• 301
    dünkü fenerbahçe beşiktaş maçında oynayan oyuncular futbolcu ise bizimkiler ne onu çok merak ediyorum. bu takım böyle giderse yakında ilk 30 dk.da dilleri dışarı çıkacak. futbolu eleştirmiyorum, çünkü bizimkilerin koşmaya mecali yok. teknik heyet, yönetim falan filan suçlu değildir. burada bütün suç futbolcunundur.

    yazık bu oyuncu grubuna güvenen taraftara, yönetime...
  • 302
    galatasarayın bundan sonra nasıl bir kadroyla sahaya çıkması gerektiğini gösteren maç olmuştur. umut-drogba-burak tıpkı fenerbahçenin kullandığı sow-webo-kuyt silahı gibi kullanılmalı. orta sahamız normalde fenerbahçe orta sahasından üç gömlek üstün selçuk'da yavaş yavaş forma girmeye başladı. sneijder gibi bir futbolcu avrupanın çoğu büyük kulübünde yok. tek sıkıntımız geri dörtlüde kimlerin oynayacağı, onun da halledilmesi için devre arasını beklemek zorundayız ne yazık ki.
  • 303
    ikinci yarı uyanan bir galatasaray vardı. bunda tabii kasımpaşa'nın hiç bir şey yapmadan sadece ileri uçtaki oyuncularının hareketlerinden gol beklemesi bu duruma yardımcı oldu.

    maçın ilk devresinde gram top oynamadık. klasik problemimiz ortada topu alan olmaması zaten tıkadı bizi. kasımpaşa hakkını vermek lazım vasat üzerinde pres yaparak kilitledi bizi ki biz kilitlenmeye müsaitiz. selçuk yine kayıp yine kayıp. geriye gelmiyor, top almıyor. ikinci devre golden sonra tüm takım vites attırdı, kasımpaşa iyice düştü oyundan fakat selçuk yine yok yine yok. emre çolak bile daha çok insyatif aldı ikinci devre.

    umut ve emre değişikli ile oyunu döndürdük bir nebze. emre'nin hakkını vermek lazım çok kritik yerlerde top alıp kenarlara dağıttı. umut hiç bir şey yapamasa bile hareket getiriyor. o açıdan katkı vermedi demek abes olur.

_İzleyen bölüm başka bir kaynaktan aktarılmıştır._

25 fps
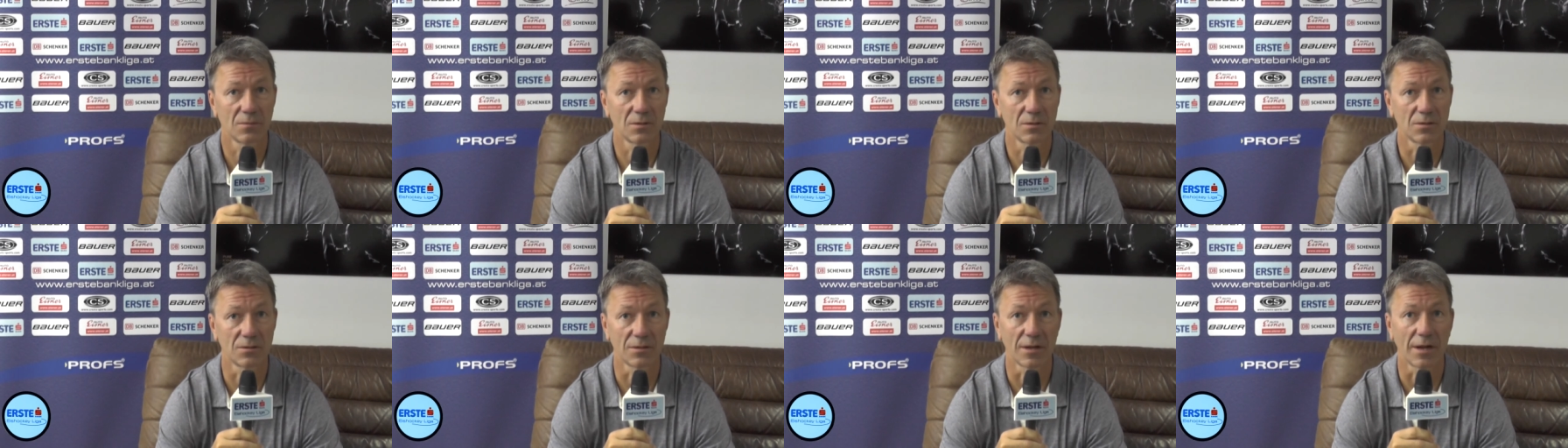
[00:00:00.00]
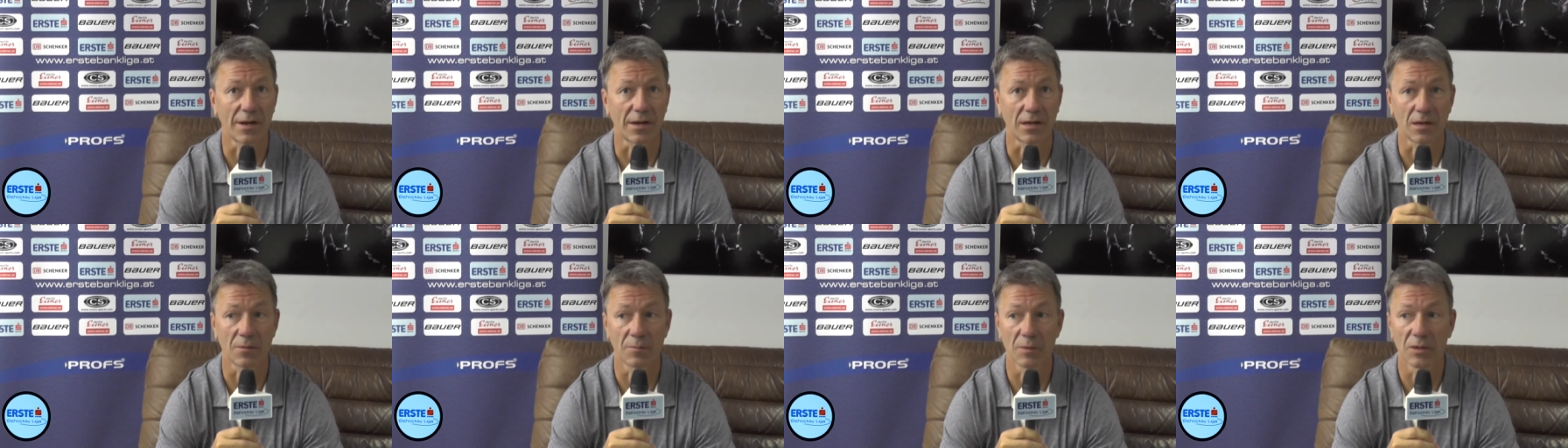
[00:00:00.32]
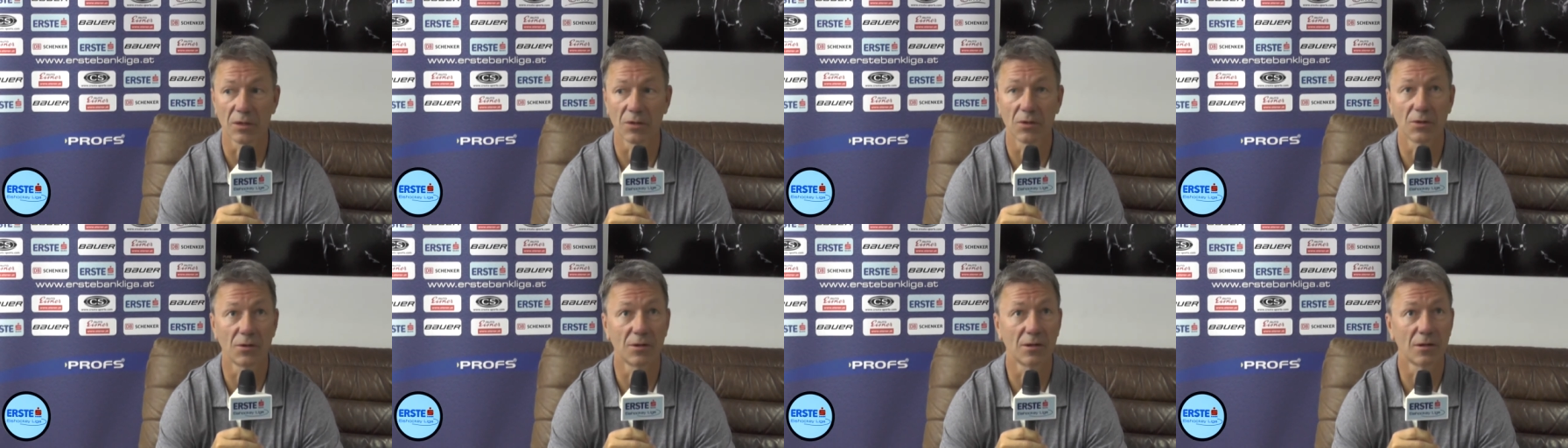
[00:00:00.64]
is not going to
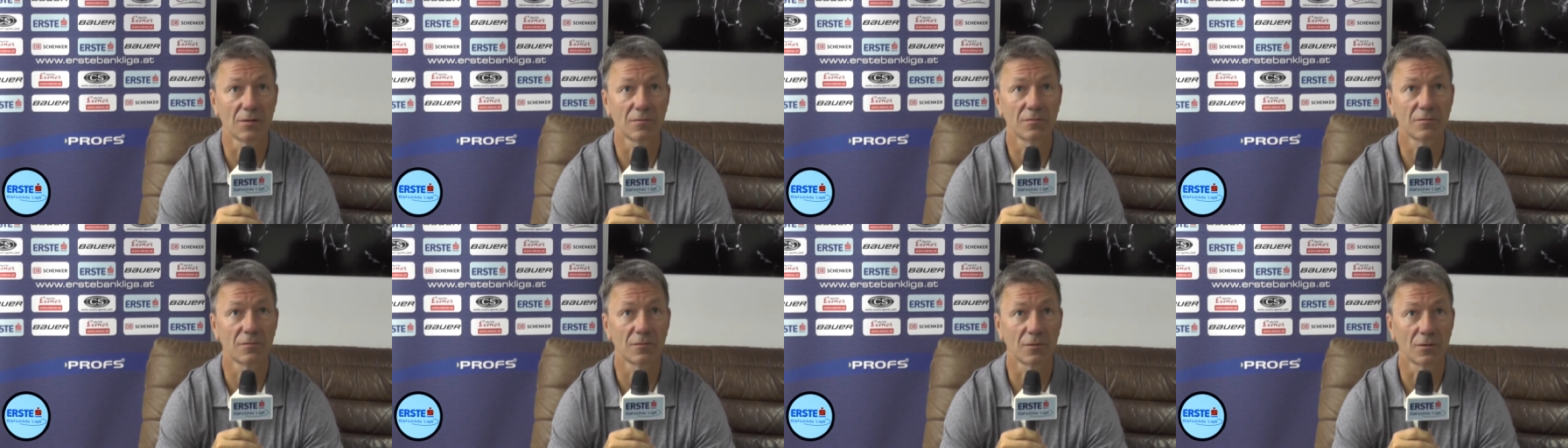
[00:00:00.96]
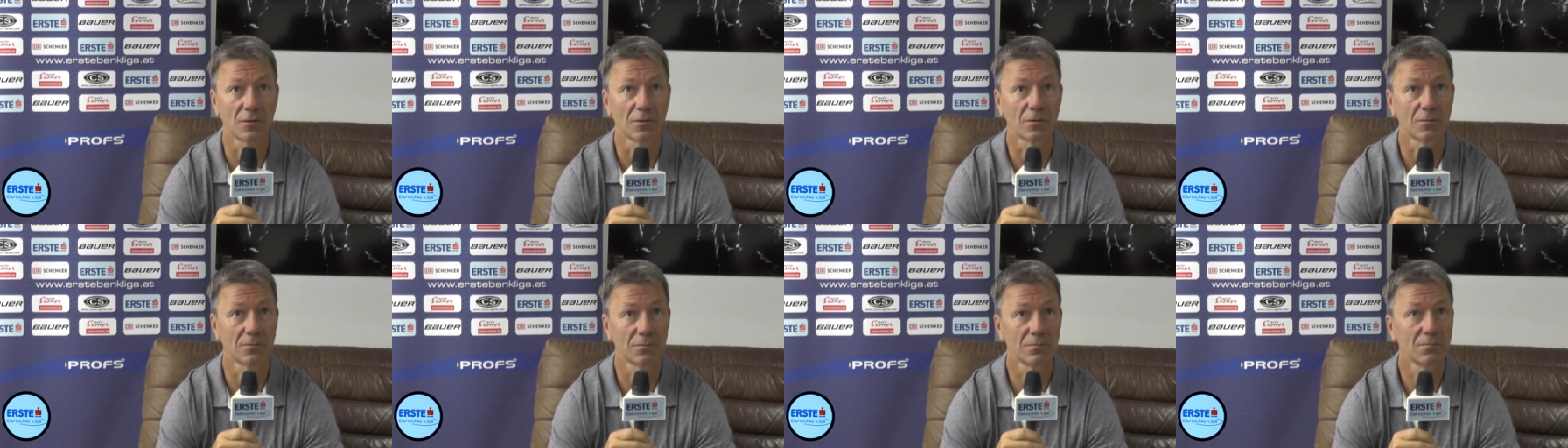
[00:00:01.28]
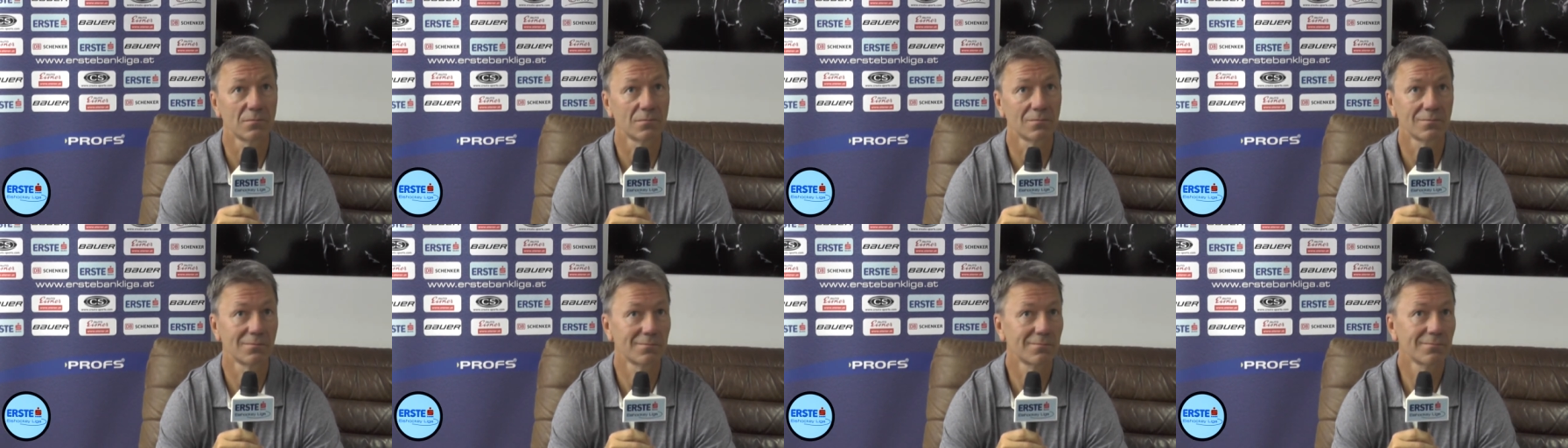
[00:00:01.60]
be good enough for
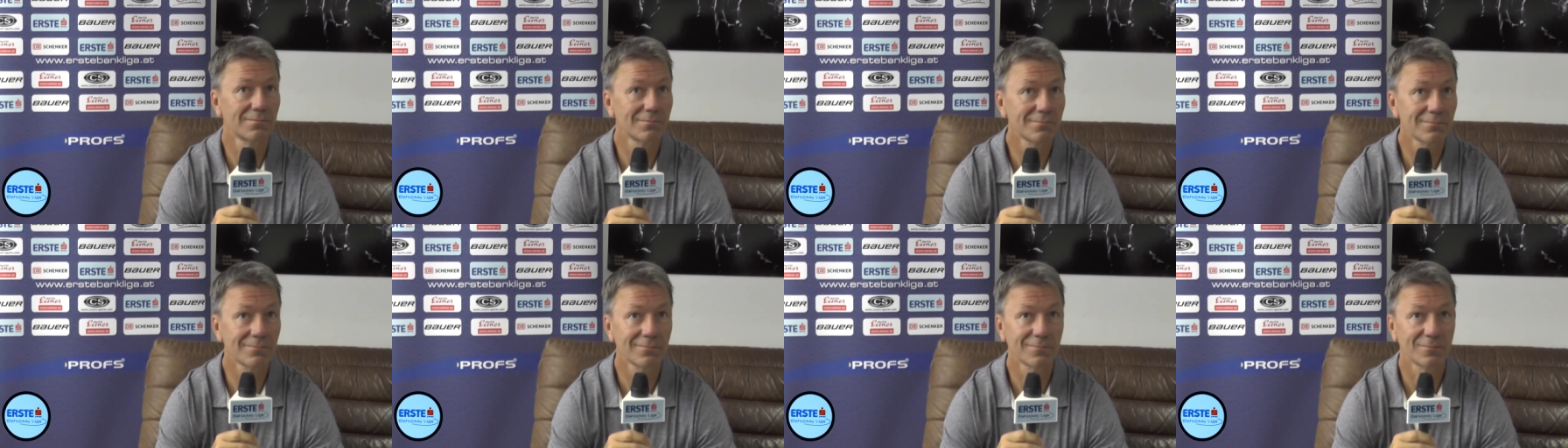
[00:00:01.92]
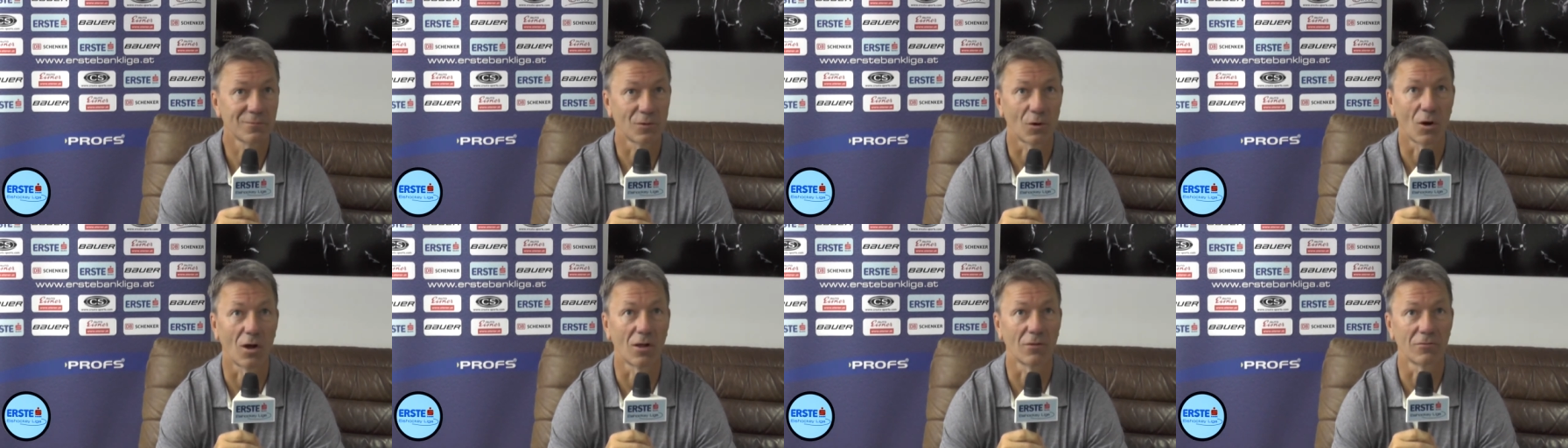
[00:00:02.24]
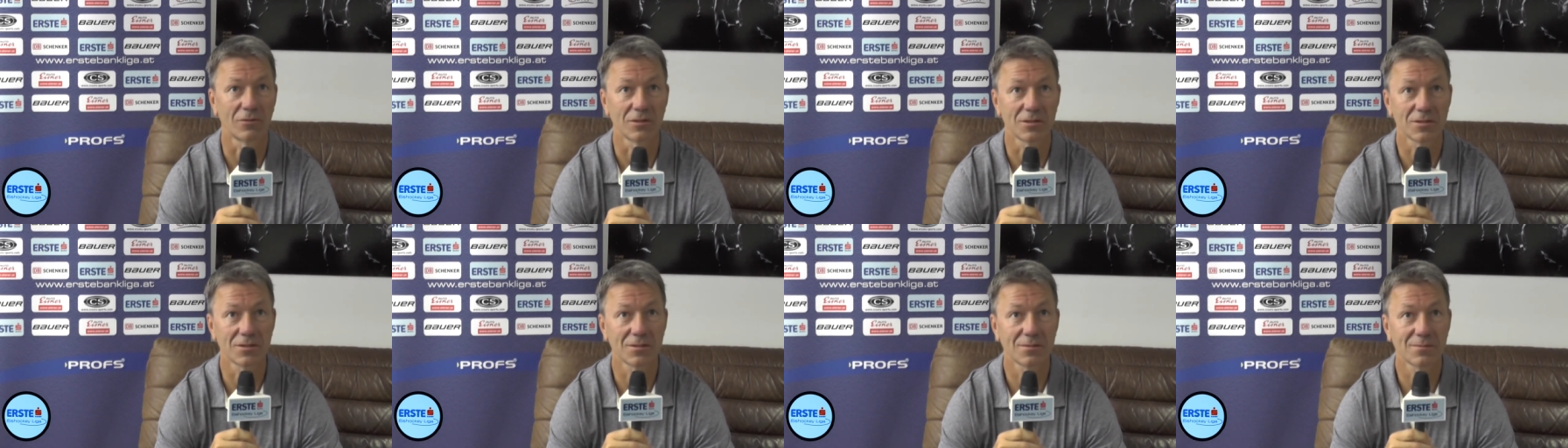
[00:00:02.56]
for all
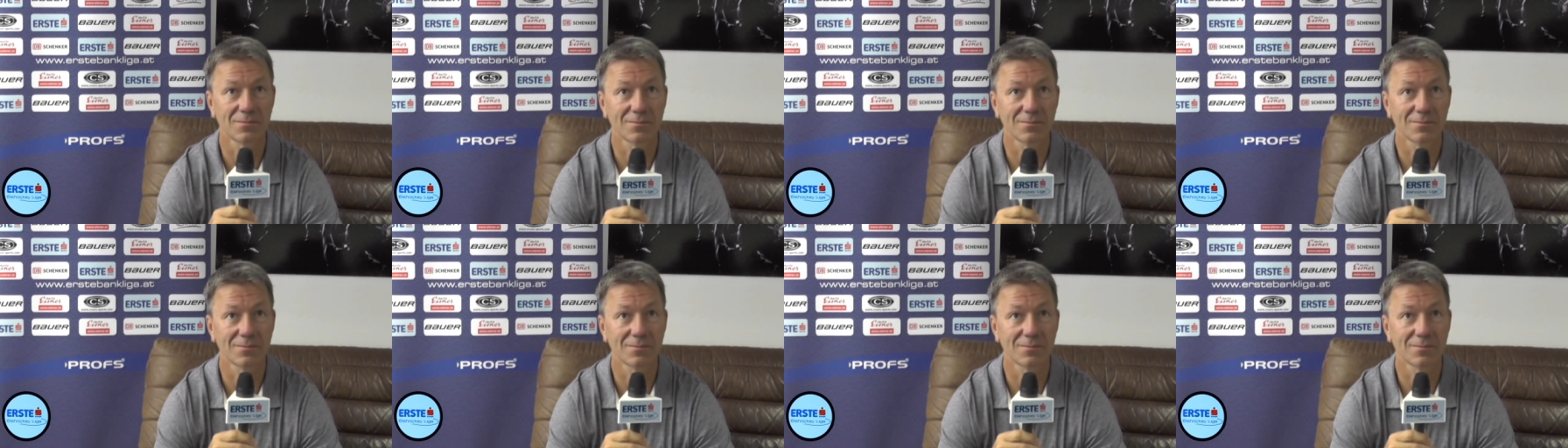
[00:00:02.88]
of us.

    çok tepki aldım bu işler ruhla olmaz dedim diye. yineliyorum. dortmund 120-122 km civarında koşuyor çoğu maçında. yıldızlar karması real madrid her maç senin koştuğundan çok koşuyor (hani yıldız adam koşmaz havası var vs.). lige dönüyosun, kazandığın maçlarda dahi çoğunda rakip senden çok koşmuş. rakibin fenerbahçe 90 dakika, top oynamasa bile yırtıyor. sprint sayılarını hiç söylemeyeyim 2 katı adeta takımın. yani önce fizik kondisyonu sağlayacaksın. adım atamayan futbolcuyla, istersen spirit breaker olsun (dota'ya selam) kazanamazsın. ruh'a örnek verirsek, 1-1'den sonra bahsettiğim parametrelerin ötesinde takım istedi oyunu. gerçekten istedi. fakat selçuk artık adım atacak hali yoktu. kayboldu gitti.

    özellikle golden sonra hücum hattımız çok çalıştı. hakkını vermek lazım. kaçan goller ise komedi. drogba'ya çok kızamıyorum. adam 35 yaşında, vücudu kaldıramaz artık bazı şeyler. fakat burak yine yanıltmadı sağolsun bizi. kafa vurmayı unutmuş bir burak var karşımızda. eboue''nin yapması gerekenler sakatlanmadan önce bir 15 dakika yaptığı gibi, dikine delmesi lazım defansı. bu çok önemli bir özellik. dün alper potuk'la gördük. göbekten veya göbeğe yönelip bunu yapabilirseniz tamamen denge bozulur rakibin.

    herşeyin ötesinde alınabilecek bir 3 puan vardı. ancak bu takımın sorunları büyük. 1. olarak fizik durumu çok kötü, 2. olarak bu takımdan gitmesi gereken çok oyuncu var ve 3. olarak yedek denen olgumuz yok. selçuk rezil ötesi olmasına rağmen kesemiyoruz. problemlerden biri bu.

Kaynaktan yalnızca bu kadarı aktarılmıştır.